The East Hampton Town Trustees are making the right move in joining a group of fishermen suing to preserve their access to a 4,000-foot-long portion of ocean beach. At stake is not just this stretch of beach, but whether or not people engaged in fishing can use the beaches in locations throughout East Hampton Town.
The suit seeks to essentially overturn a decision last year by the New York State Supreme Court Appellate Division that sided with several property owners associations who wanted to block people with trucks from congregating there on summer weekends to swim, picnic, or simply relax in the sun. The property owners’ argument centered on the legal deeds to their land, which generally defined the properties’ seaward boundaries as the high-water line — this is common across the town — on bay and ocean beaches alike.
If this decision is ultimately allowed to stand, it could put in jeopardy not just fishing, but access to dry sand even on foot, if a property owner wanted to take it that far. There are signs that this could come. Meanwhile, the Napeague property owners have asked a court to order East Hampton Town officials to enforce the ban on trucks, something that they seem to have only very reluctantly done so far by not preventing trespassing and by perhaps not making it as clear as it should be that beach driving permits do not give holders the right to drive on the Napeague property at issue.
Driving on the beach had been a thing here for as long as there had been trucks, but with an increasing number of vehicles with town-issued beach-driving permits what had once been an occasional thing grew out of control, as the homeowners saw it. With more than 100 trucks lined up along the shoreline on many summer Sundays, conflict was inevitable. And hardly all of the crowd were locals; nonresident permit-holders could join as well, and even those who had bought used trucks with an old permit sticker on the back bumper got away with being there.

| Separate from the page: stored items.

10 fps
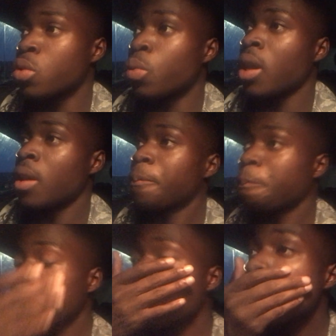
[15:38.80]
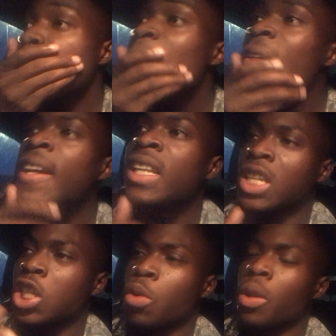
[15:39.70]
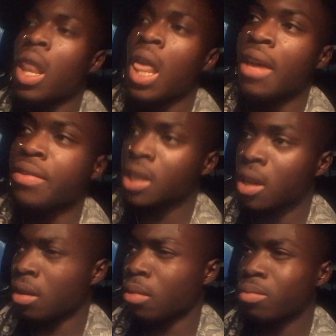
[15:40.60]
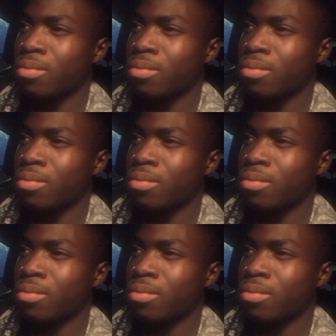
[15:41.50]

where they're showing a lifestyle,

While the homeowners prevailed in stopping the massive onslaught of 4-by-4s, the new lawsuit will ask the courts to rule on a more narrow issue — whether a clause in the landowners’ deeds that reserved the right to fish and spread nets on the beach still holds. If what the appellate judges said in a February 2021 ruling, which reserved the ability of the public to use the beach for fishing and fishing-related purposes, holds, at least that dangerous precedent will have been avoided. Whether the ancient right to fish can be extended to parking for non-fishing purposes remains to be seen, but that seems to be something that even the most determined property owners will not be able to block in the end.